Leddie Brown (born February 28, 1999) is an American professional football running back. He played college football at West Virginia.

==Early life==
Brown attended Smyrna High School in Smyrna, Delaware before transferring to Saints John Neumann and Maria Goretti Catholic High School in Philadelphia, Pennsylvania for his senior year. He had 899 rushing yards and 11 touchdowns his senior year. Brown committed to West Virginia University to play college football.

==College career==
Brown played in 11 games as a true freshman at West Virginia in 2018, rushing 91 times for 446 yards and four touchdowns. As a sophomore in 2019 he started three of 10 games and rushed for 367 yards on 107 carries and a touchdown. Brown took over as the teams starting running back his junior year in 2020. He finished the season with 1,010 yards on 199 carries with nine touchdowns. He returned to West Virginia for his senior year in 2021 rather than enter the 2021 NFL draft. Brown started his senior season and played in all twelve games amassing 1065 yards and thirteen touchdowns on 223 carries and 217 yards receiving on thirty-six receptions.

==Professional career==

Pre-draft measurables
| Height | Weight | Arm length | Hand span | Wingspan | 40-yard dash | 10-yard split | 20-yard split | 20-yard shuttle | Three-cone drill | Vertical jump | Broad jump | Bench press |
| 6 ft 0+1⁄8 in (1.83 m) | 213 lb (97 kg) | 31+3⁄8 in (0.80 m) | 9+3⁄4 in (0.25 m) | 6 ft 4+1⁄4 in (1.94 m) | 4.64 s | 1.56 s | 2.67 s | 4.26 s | 7.10 s | 36.5 in (0.93 m) | 9 ft 10 in (3.00 m) | 18 reps |
All values from NFL Combine

===Los Angeles Chargers===
On April 30, 2022, Brown signed with the Los Angeles Chargers as an undrafted free agent. He was waived on August 30, 2022.
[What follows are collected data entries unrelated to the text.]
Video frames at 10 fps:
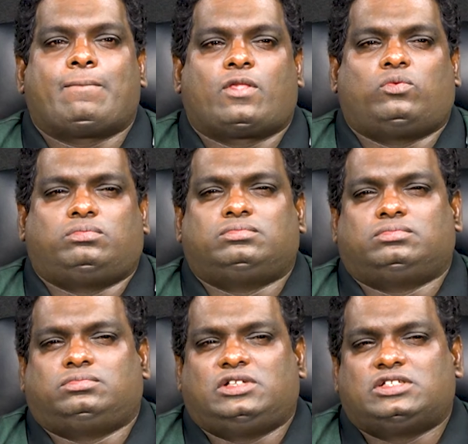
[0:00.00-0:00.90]
So
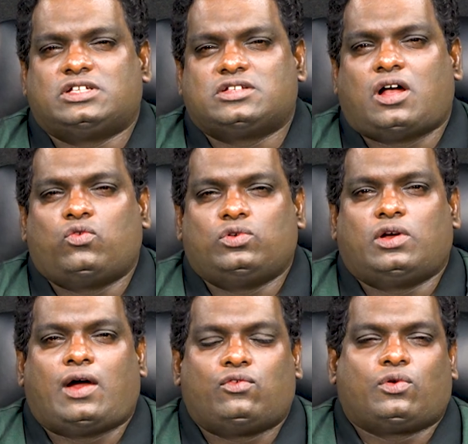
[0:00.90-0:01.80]
this is how you
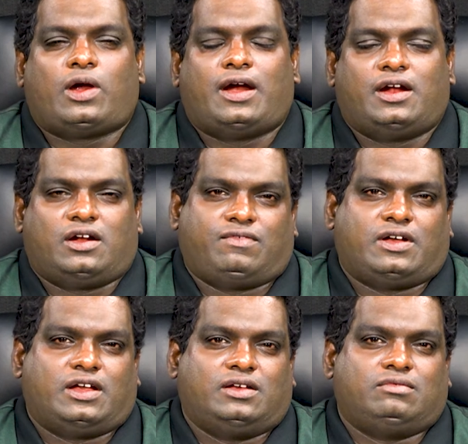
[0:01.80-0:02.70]
have to
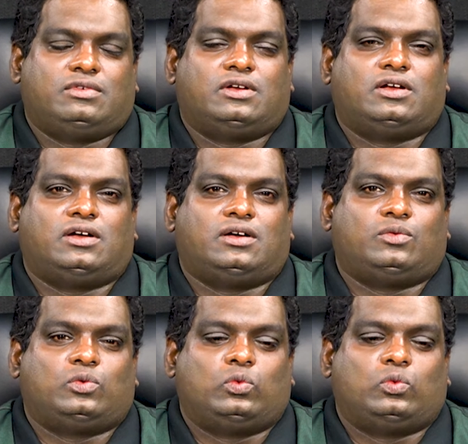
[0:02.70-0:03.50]
identify um,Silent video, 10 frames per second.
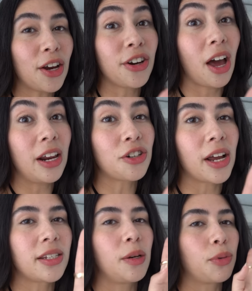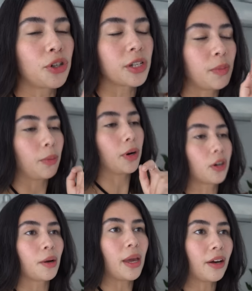you're not interested, but trust me, we're
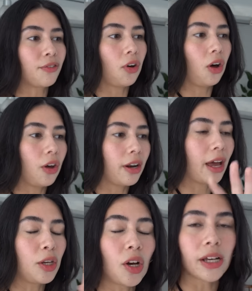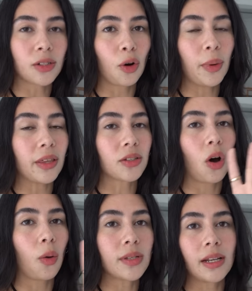gonna make it fun, and you guys know me, there's
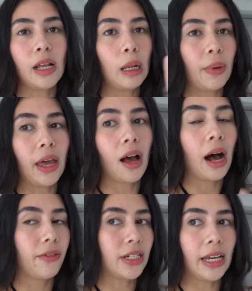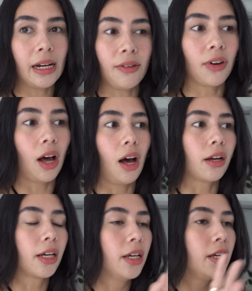always a little bit of a daily
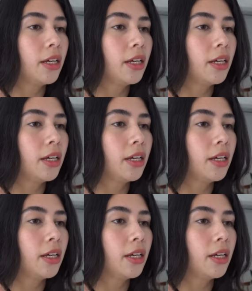vlog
===St. Louis BattleHawks===
On November 17, 2022, Brown was drafted by the St. Louis BattleHawks of the XFL. On February 10, 2023, Brown was released by the BattleHawks.

===Arlington Renegades===
Brown signed with the Arlington Renegades of the XFL on March 17, 2023. On May 13, in the XFL Championship, Brown recorded a receiving and a rushing touchdown each to help the Renegades win 35-26. He re-signed with the team on January 26, 2024. He was placed on Injured reserve on May 22. He was released on January 30, 2025.